--- Data provided Enclosed Below ---
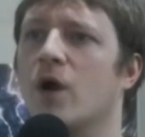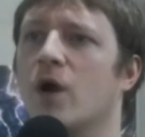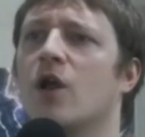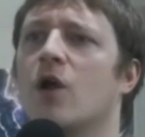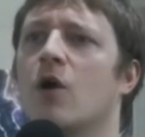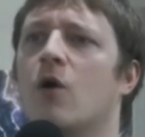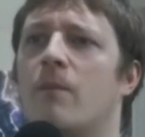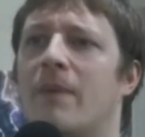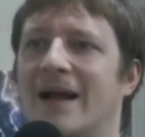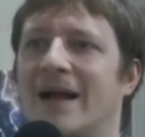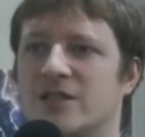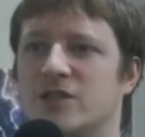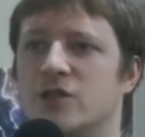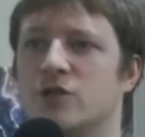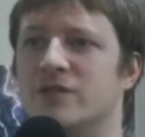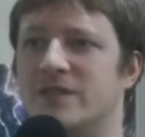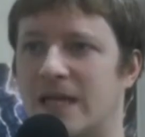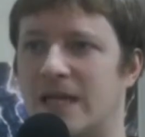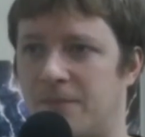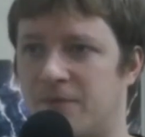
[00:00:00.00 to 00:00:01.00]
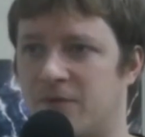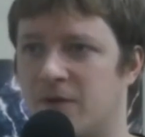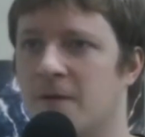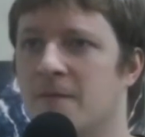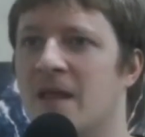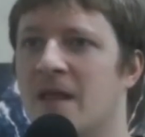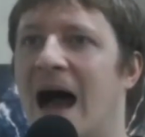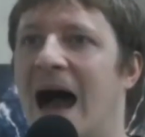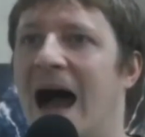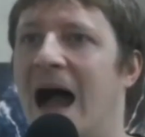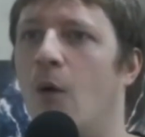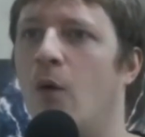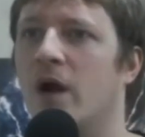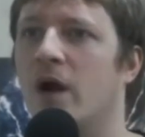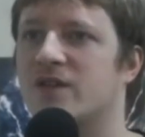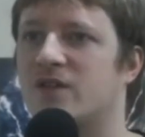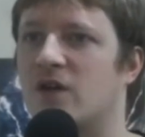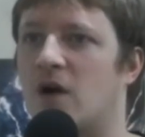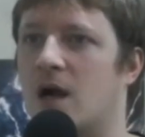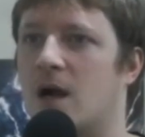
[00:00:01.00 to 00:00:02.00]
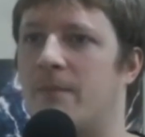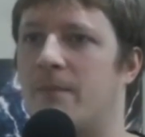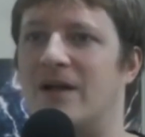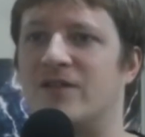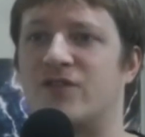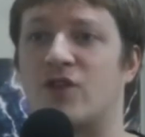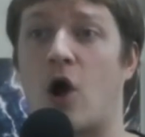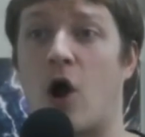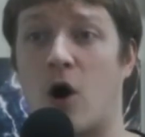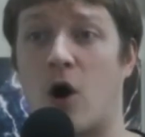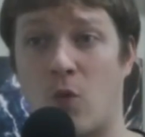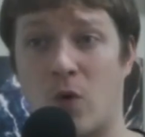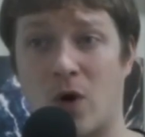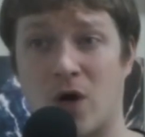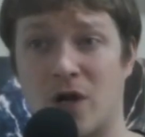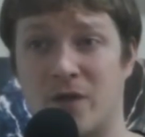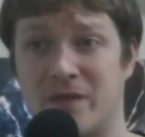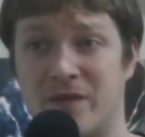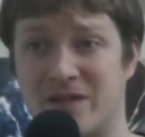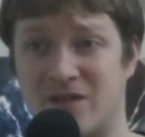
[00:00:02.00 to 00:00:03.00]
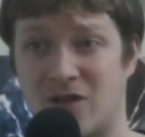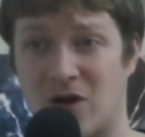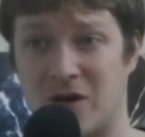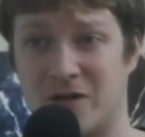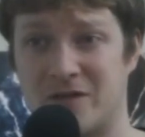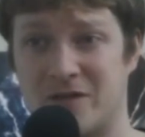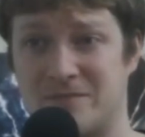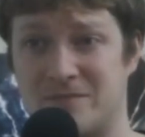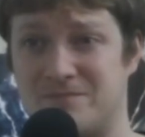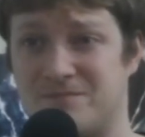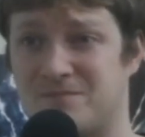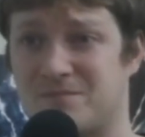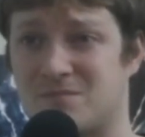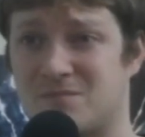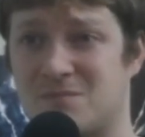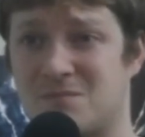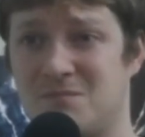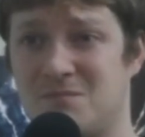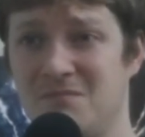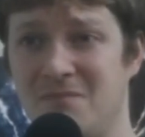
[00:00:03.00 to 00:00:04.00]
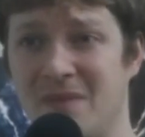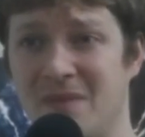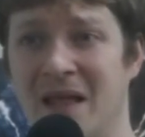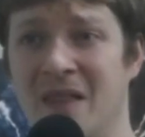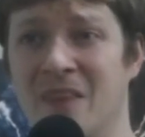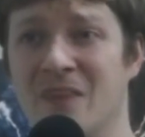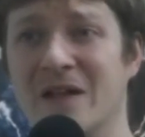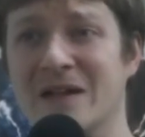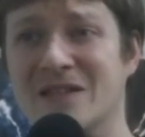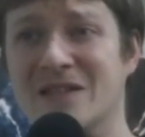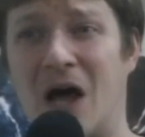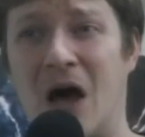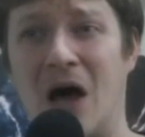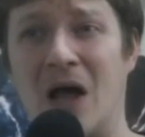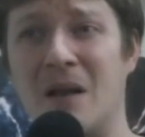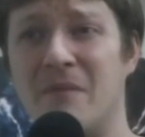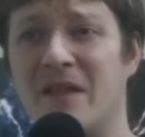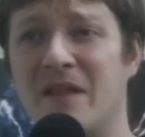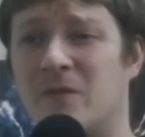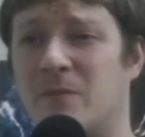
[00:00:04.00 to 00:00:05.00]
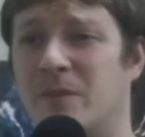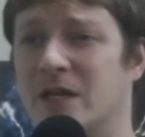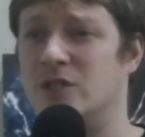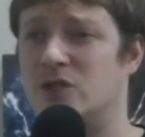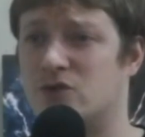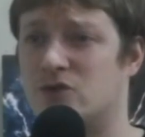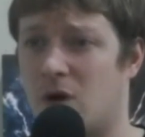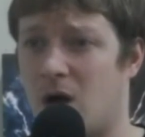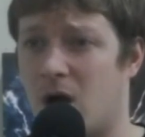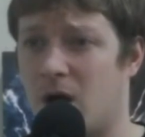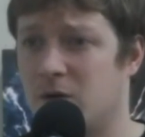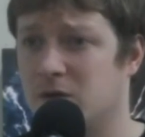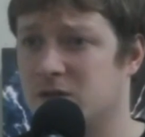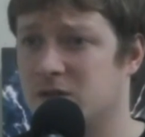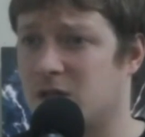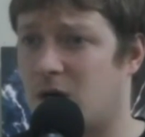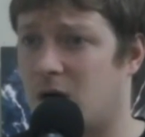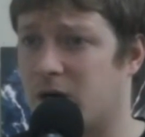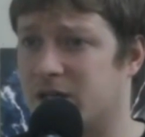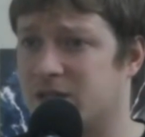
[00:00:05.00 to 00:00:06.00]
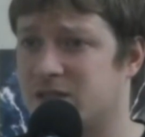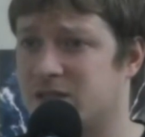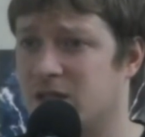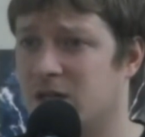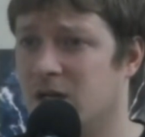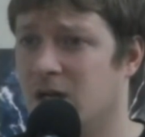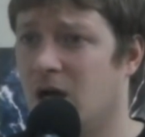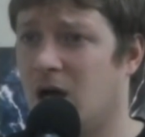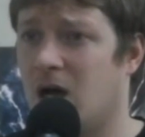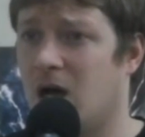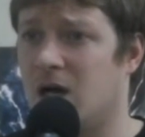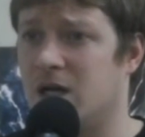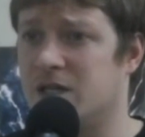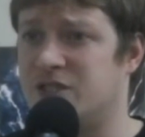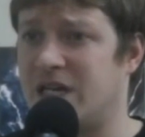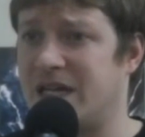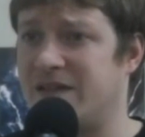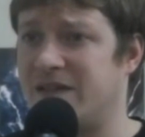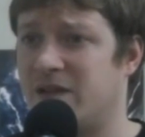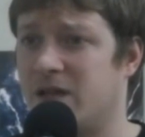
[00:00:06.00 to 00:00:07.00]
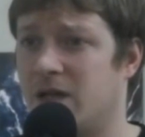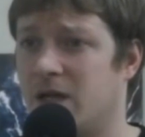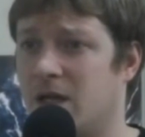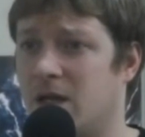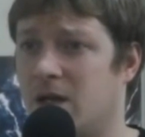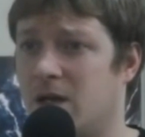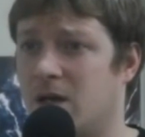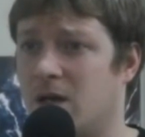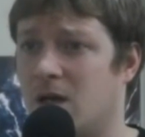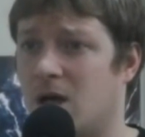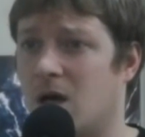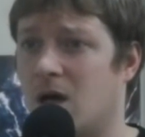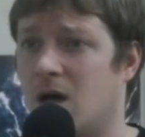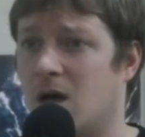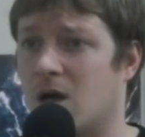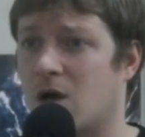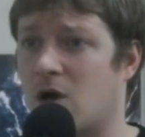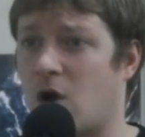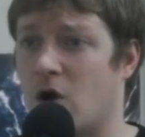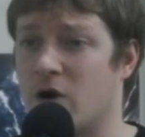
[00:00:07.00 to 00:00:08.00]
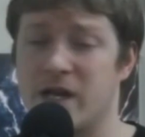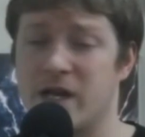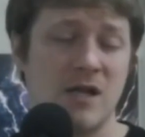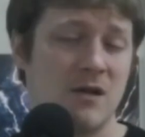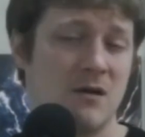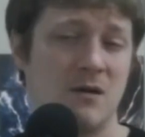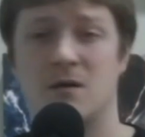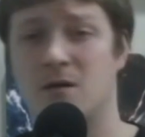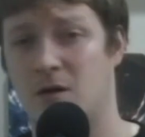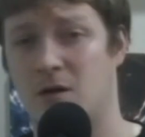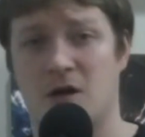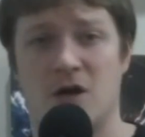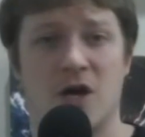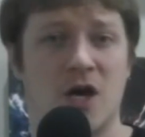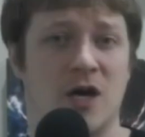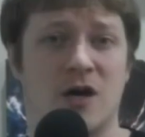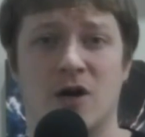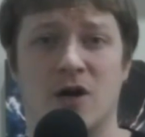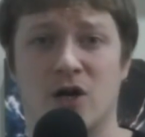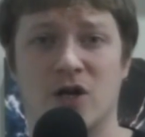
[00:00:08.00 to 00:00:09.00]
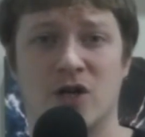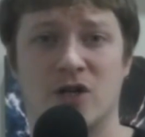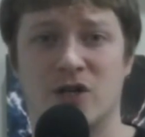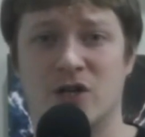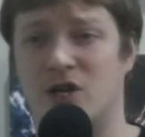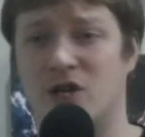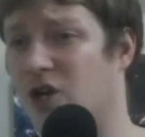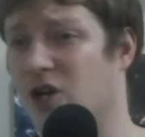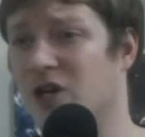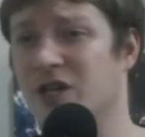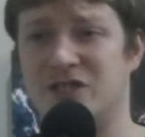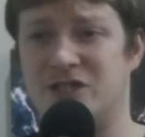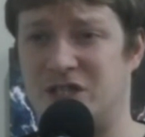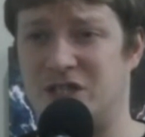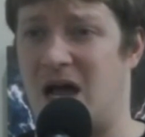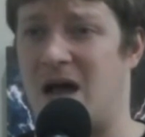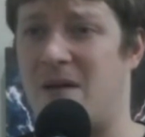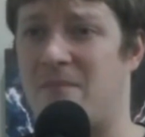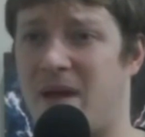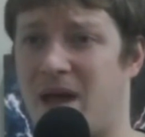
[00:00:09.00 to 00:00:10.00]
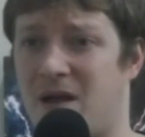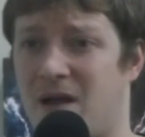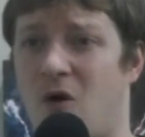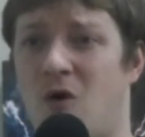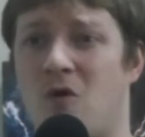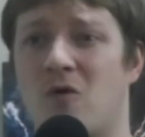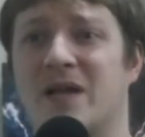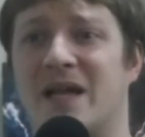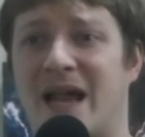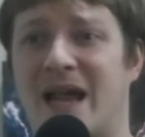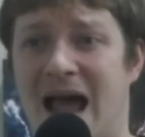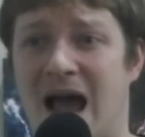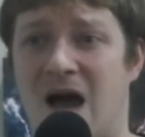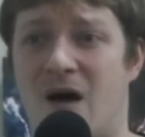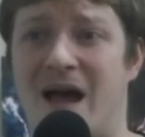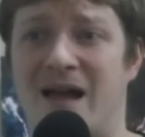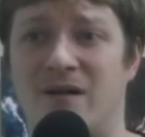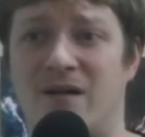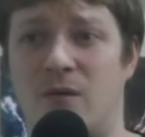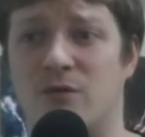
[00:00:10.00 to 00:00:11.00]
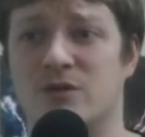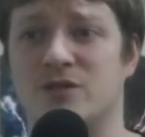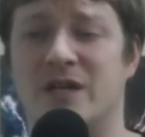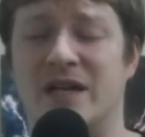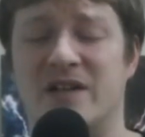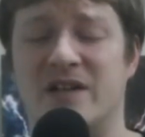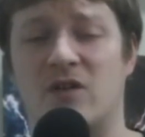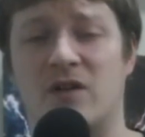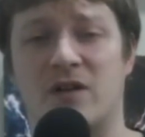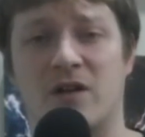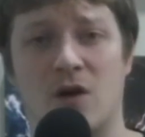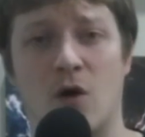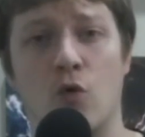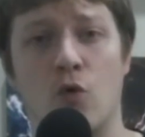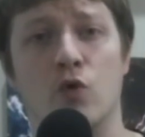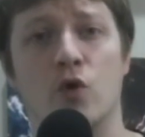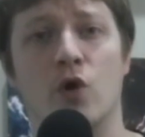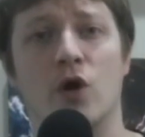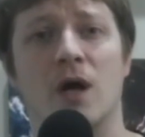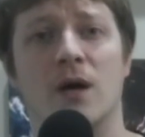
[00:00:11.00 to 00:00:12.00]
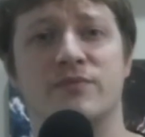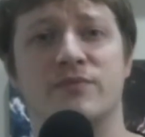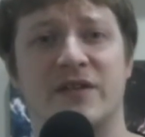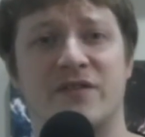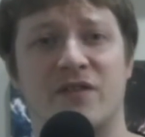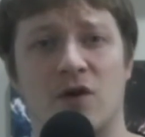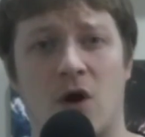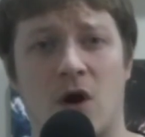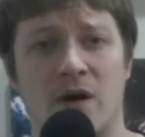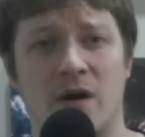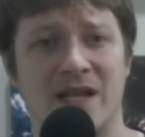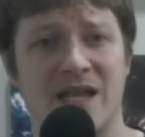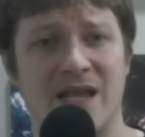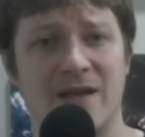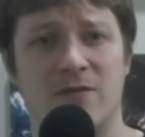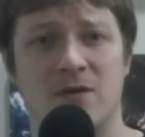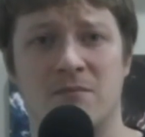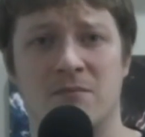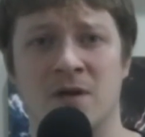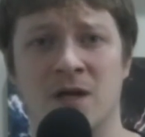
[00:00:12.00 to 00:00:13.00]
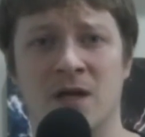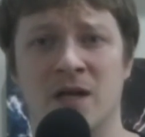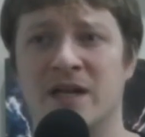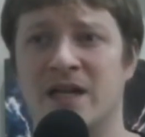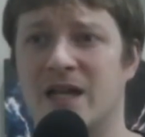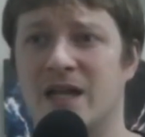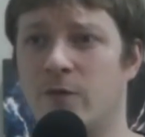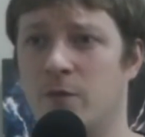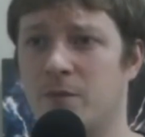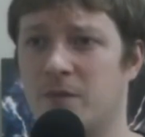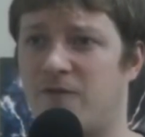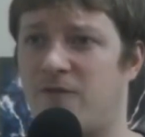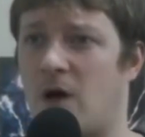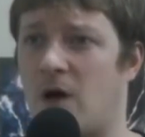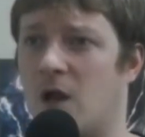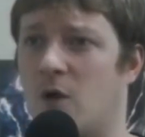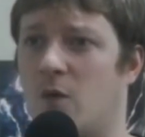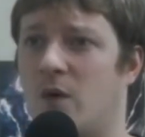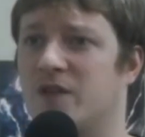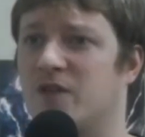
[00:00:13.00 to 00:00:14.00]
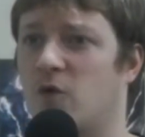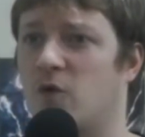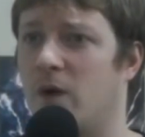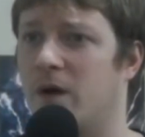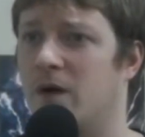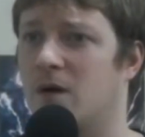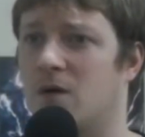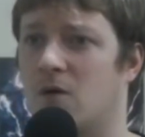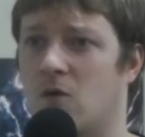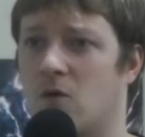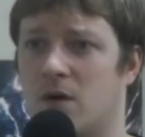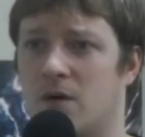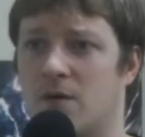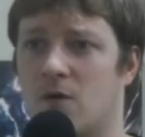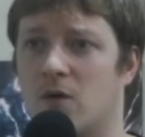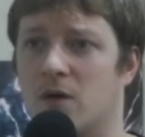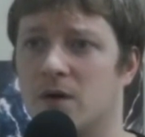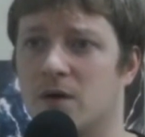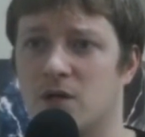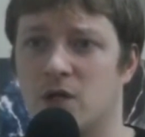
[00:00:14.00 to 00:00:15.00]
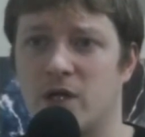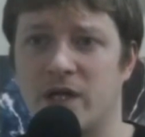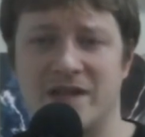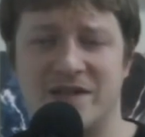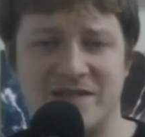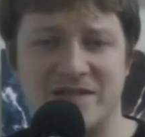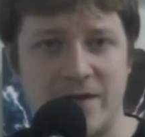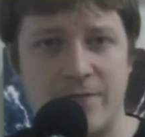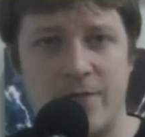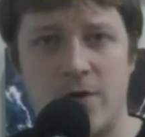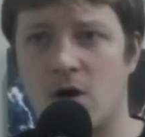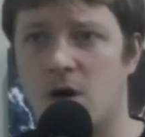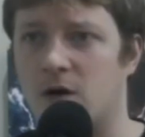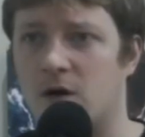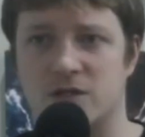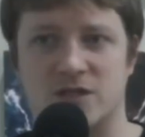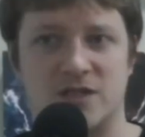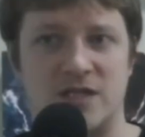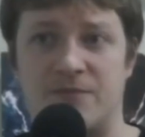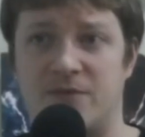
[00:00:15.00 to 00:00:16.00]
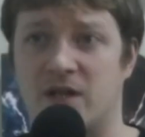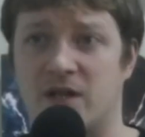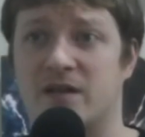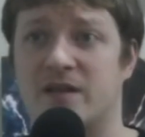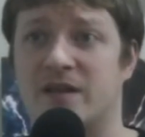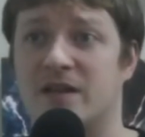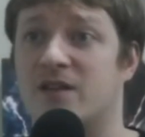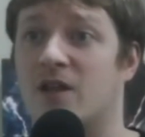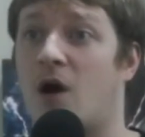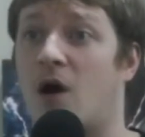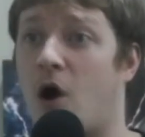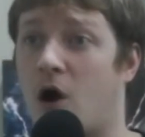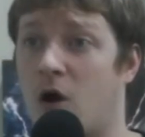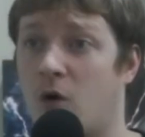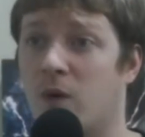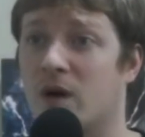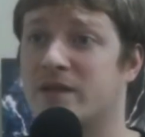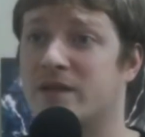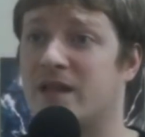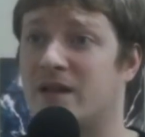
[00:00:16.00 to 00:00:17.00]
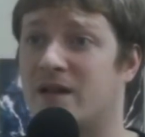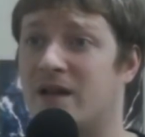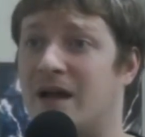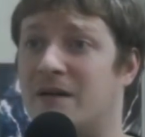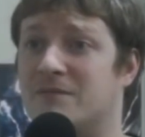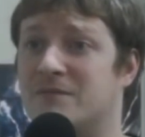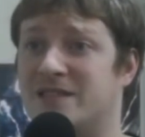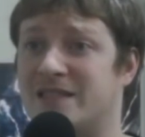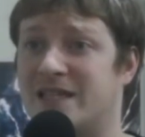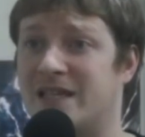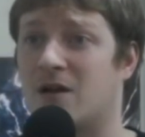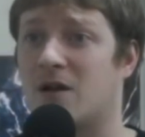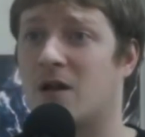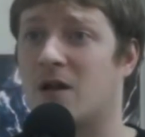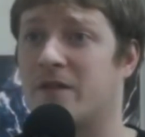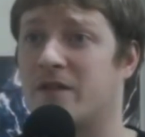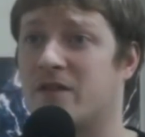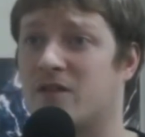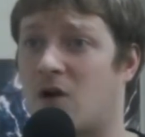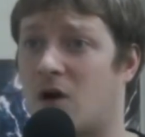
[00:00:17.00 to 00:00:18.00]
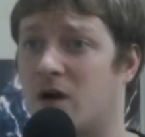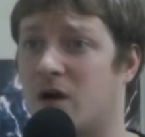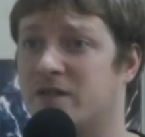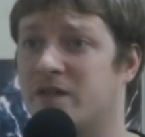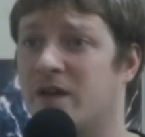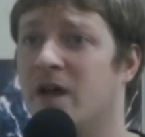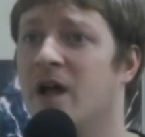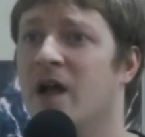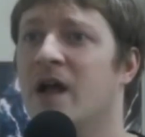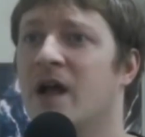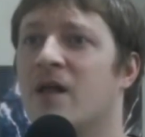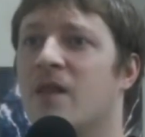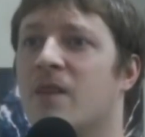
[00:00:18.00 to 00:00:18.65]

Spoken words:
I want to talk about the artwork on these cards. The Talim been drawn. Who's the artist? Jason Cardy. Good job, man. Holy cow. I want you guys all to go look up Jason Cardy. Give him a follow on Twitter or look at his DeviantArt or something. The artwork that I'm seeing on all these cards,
--- End of Enclosed Data provided ---
Work item: All that should appear in the answer is the lines above from the line with "[00:00:08.00 to 00:00:09.00]" through the line with "[00:00:18.00 to 00:00:18.65]", retyped exactly, pictures left out.

Task output:
[00:00:08.00 to 00:00:09.00]
[00:00:09.00 to 00:00:10.00]
[00:00:10.00 to 00:00:11.00]
[00:00:11.00 to 00:00:12.00]
[00:00:12.00 to 00:00:13.00]
[00:00:13.00 to 00:00:14.00]
[00:00:14.00 to 00:00:15.00]
[00:00:15.00 to 00:00:16.00]
[00:00:16.00 to 00:00:17.00]
[00:00:17.00 to 00:00:18.00]
[00:00:18.00 to 00:00:18.65]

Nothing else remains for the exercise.